O Legislativo também patrocina novos e velhos benefícios tributários. Já impôs ao Executivo a prorrogação de benefícios fiscais ao setor de eventos e às santas casas. Está encaminhando a renovação da desoneração da folha de pagamentos e de benefícios da Sudam e Sudene.

É ingênuo achar que o Congresso das emendas parlamentares e dos grupos de interesse tenha se tornado, do dia para noite, um guardião das boas políticas. No máximo, resistirá a retrocessos emblemáticos, como a revogação explícita de reformas recentes. Porém, no varejo, business as usual, tão mais lucrativo e prejudicial ao interesse público quanto mais fraco estiver o Executivo.

A surpresa positiva com o crescimento do PIB parece indicar que cenários ruins estão fora do radar. Precipitação.

Chamar um PIB anual perto de 2% de "pibão" dá ideia da mediocridade a que nos acostumamos. Outros indicadores, com melhora na margem, mantêm-se em nível ruim. A bolsa está no mesmo nível nominal de novembro de 2019. Juros reais 5,3% em títulos de longo prazo é até bom para quem pagava 6,3% dois meses atrás, mas ainda é muito, refletindo incerteza quanto ao fiscal e a inflação.

Ademais, a ficha não cai de uma vez. O sapo vai sendo cozido em fogo brando, sem perceber. Quando, por exemplo, o Banco Central deu uma guinada na política monetária, em setembro de 2011, as expectativas de inflação, embora tenham reagido de imediato, demoraram a se estabilizar em patamar mais alto. Depois do salto inicial, continuaram subindo aos poucos.
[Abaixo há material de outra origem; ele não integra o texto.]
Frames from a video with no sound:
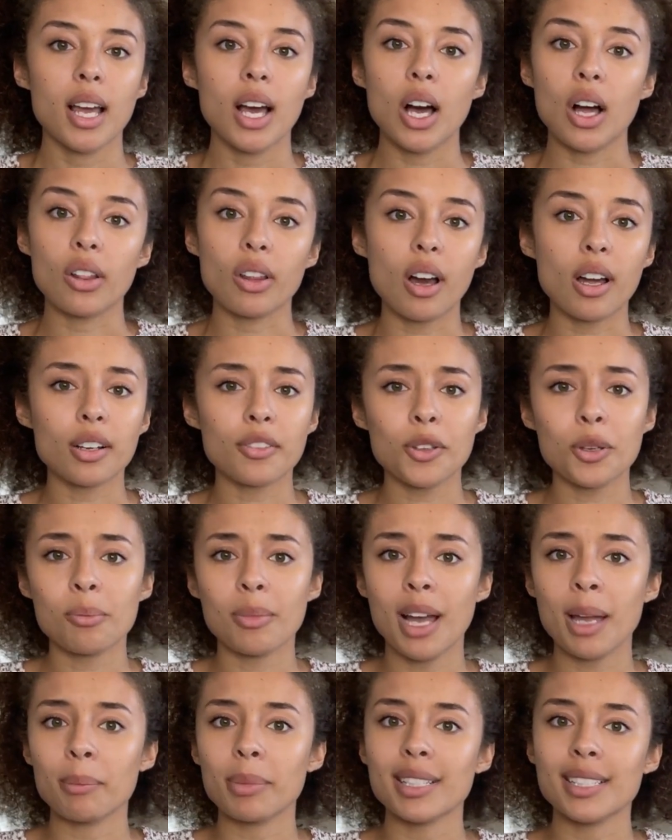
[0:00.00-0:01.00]
A lot of you
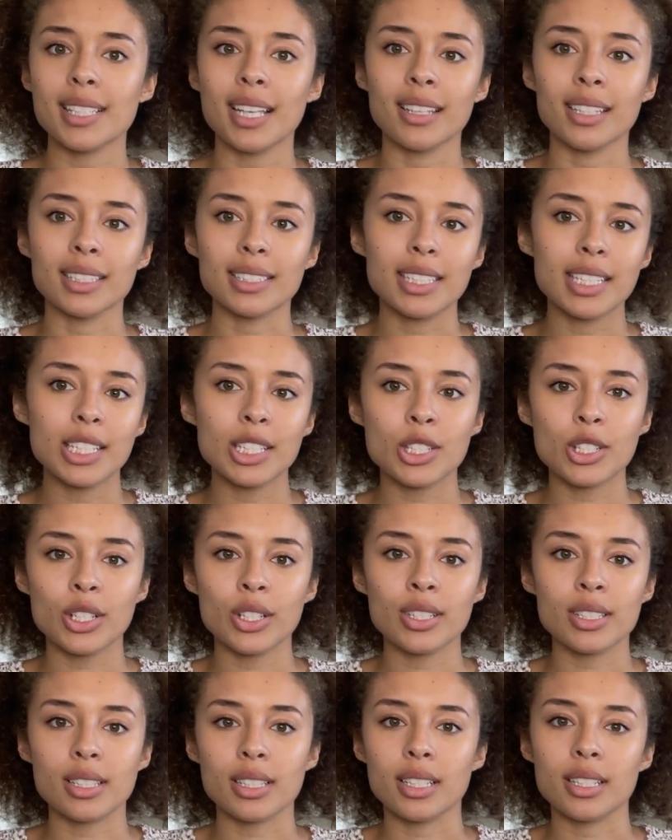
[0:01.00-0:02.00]
might be selling
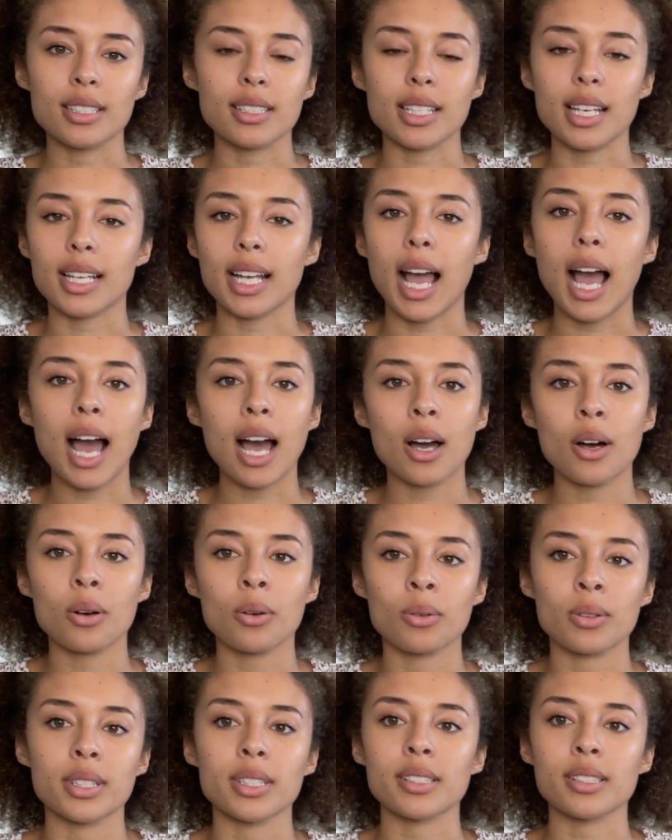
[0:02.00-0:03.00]
t-shirts, and it's like,
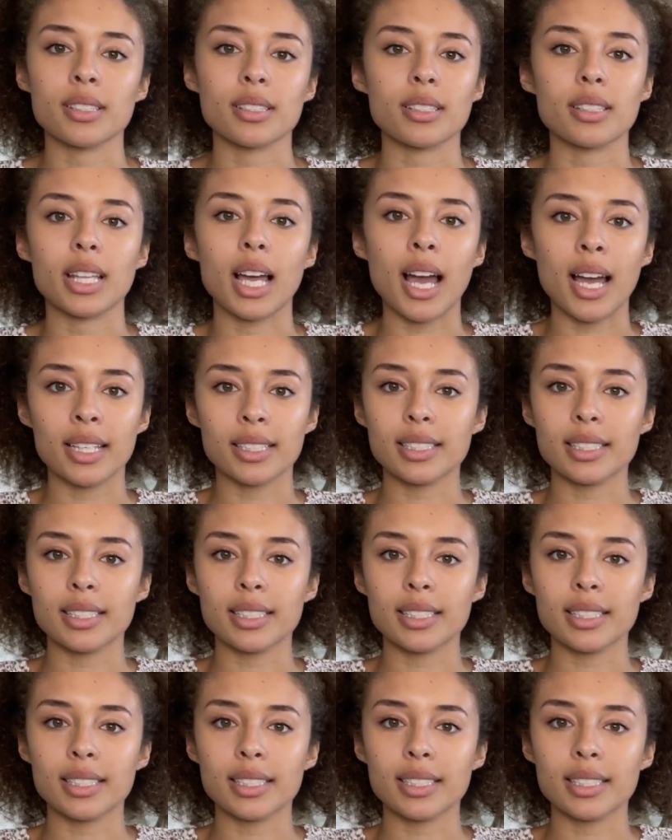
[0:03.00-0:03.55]
how is that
De modo similar, o resultado primário estrutural caiu sistematicamente de 2007 até 2014, tornando-se negativo já em 2010, mas só houve correria no mercado quando a dívida pública perdeu o grau de investimento em 2015. O "pibão" de 2010 foi devolvido pelo desastre de 2014-16.

O que se tem comemorado é a chance de permanecermos na mediocridade. Mesmo isso pode ser frustrado.